Once the script is released, if you would like to change the script format to something else it probably won't be to hard if you know the script. If you do so please PM me and I will add it to the site I am making for it. (You will get credit for that version) Also please make sure it works before sending it to me.

dEcade

[cheerio]

It sounds very fancy and cool. I don't really understand much about hashing / encryption so I hope it's commented

[dEcade]

thanks, I hope to get a little demo up soon.

dEcade

[Rory]

wow this sounds good. Can't wait to see the finished product!

[dEcade]

It shouldn't take me too long to finish because it is actually a very small script. I think I am going to start a test some time tonight.

dEcade

[Hoot]

cheerio, on Sep 9 2006, 10:08 AM, said:

I don't really understand much about hashing / encryption so I hope it's commented

Basicly the script he is writing will make it VERY hard to decrypt. That is why it has so many steps.

Hoot

[dEcade]

cheerio, on Sep 9 2006, 10:08 AM, said:

It sounds very fancy and cool. I don't really understand much about hashing / encryption so I hope it's commented

Here just check these out they should help:

Hash - http://en.wikipedia....i/Hash_function
encrypt - http://en.wikipedia.org/wiki/Encrypt

dEcade

[Tirus]

well, all ive ever been using is md5, and not for something thats top secret anyhow, so just seeing this would be cool.

[dEcade]

Well I never really got around to finishing the install page and running it to test it out because I got caught up in other thing, but I hope to do that tomorrow.

dEcade

[Illinifan91]

sounds vey complicated what could possibly need this level of encryption lol.

[dEcade]

Well I deleted my other post, anyway.

The script is done; make sure you read the README before installing it or anything.

Here is the download link:

http://www.decadecreations.com/downloads/T...oject%201.0.zip

I added that warning in the README so that I couldn't be held responsible for anything

dEcade

Edited by dEcade, 14 September 2006 - 07:41 PM.

[Illinifan91]

its cool sitll dont understand the need lol.

[Hoot]

Probably for coder making CMS's or forums trying to make it super secure

Hoot

[NGPixel]

hash keys are needed mostly in forums and CMS to keep someone logged in using cookies. Since keeping the actual password in cookies is a huge security risk, we give the user a long key which is used like a password. If you check your cookies on P2L, you can see that we use something called pass_hash which is used across the site (both the main site and the forums).

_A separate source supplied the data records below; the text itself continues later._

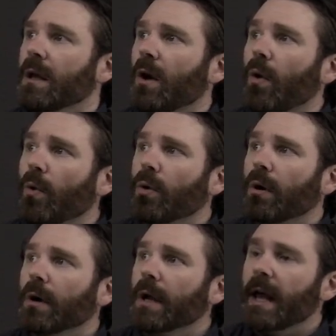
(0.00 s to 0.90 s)

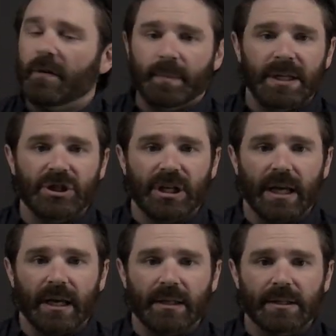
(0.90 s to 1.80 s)
or
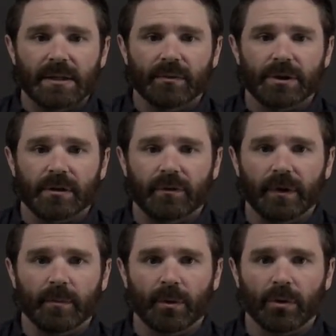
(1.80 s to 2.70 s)
FPGAs, which are
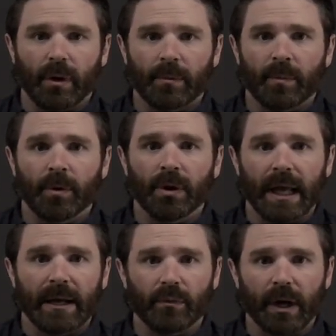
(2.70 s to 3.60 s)
field programmable
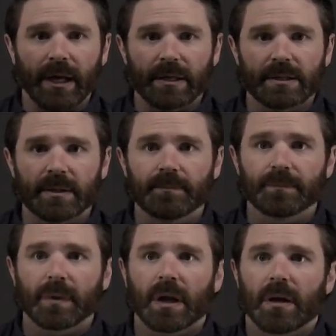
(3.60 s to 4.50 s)
gate arrays,
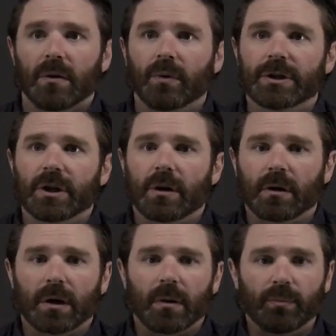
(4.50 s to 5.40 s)
which
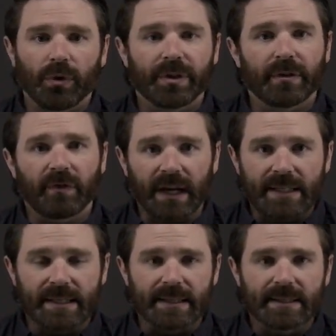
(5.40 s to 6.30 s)
are both
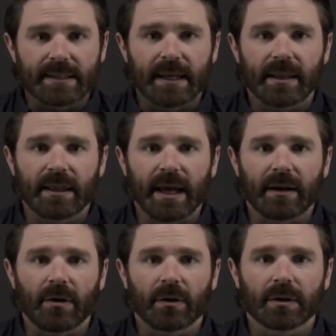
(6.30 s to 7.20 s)
devices that
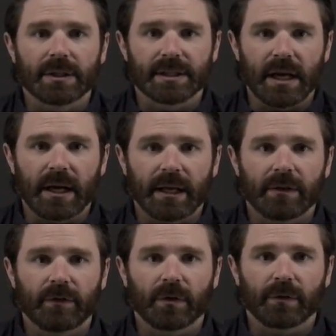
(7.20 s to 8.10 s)
are designed
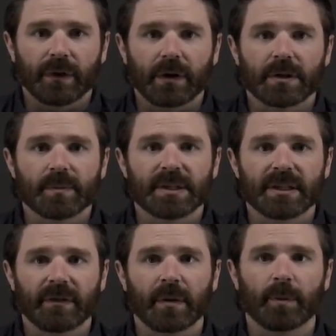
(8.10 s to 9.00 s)
for very
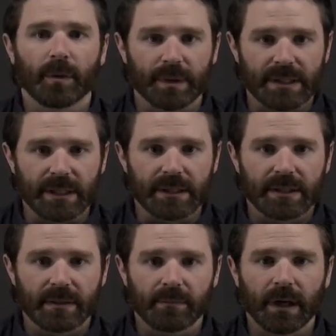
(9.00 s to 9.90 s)
specific
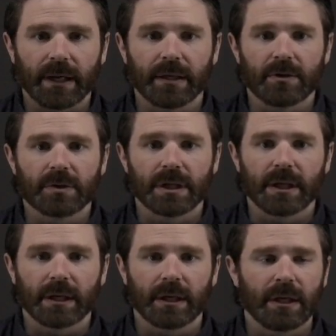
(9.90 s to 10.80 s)
purposes by
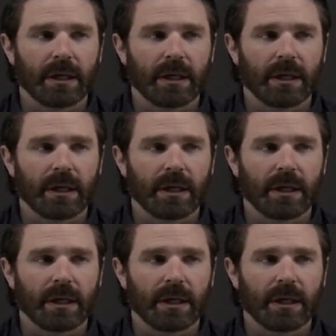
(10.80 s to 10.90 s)
using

And btw, for those who thinks the MD5 string is actually your password but encrypted, you're wrong. It's just a math equivalent. You cannot retrieve a password from a MD5 string but only check if it corresponds to what you entered.

[ChrisGilmore]

It's cool - Well done .

I may use it some time for a CMS I'm coding.

[α∂αмяoss]

That's pretty cool.

[dEcade]

NGPixel, on Sep 16 2006, 09:13 AM, said:

And btw, for those who thinks the MD5 string is actually your password but encrypted, you're wrong. It's just a math equivalent. You cannot retrieve a password from a MD5 string but only check if it corresponds to what you entered.

Yea it is just all math that does that but in a way it is your password because the code is not random, the word will have the same number every time. Now if you figured out how they did the math then you might be able to crack it

EDIT

I am also thinking of writing a simpler script that doesn't involve a database just some math. But if you used that I'd recommend changing some stuff to make it harder to crack

EDIT 2

After a little searching I found that md5 isn't that good of a hash it can be cracked quite easily. If you look around a bit you can even find the source code for many of the hash scripts. I found a hash thing that from the sounds of it is better which is sha1(); So I am going to use that for the final hash thing.

So I will be releasing The Hash Project V 1.0.1

I have also been looking at the different hashes seeing how they were coded and I will try making a new hash script that doesn't involve a database.

dEcade

Edited by dEcade, 16 September 2006 - 11:33 PM.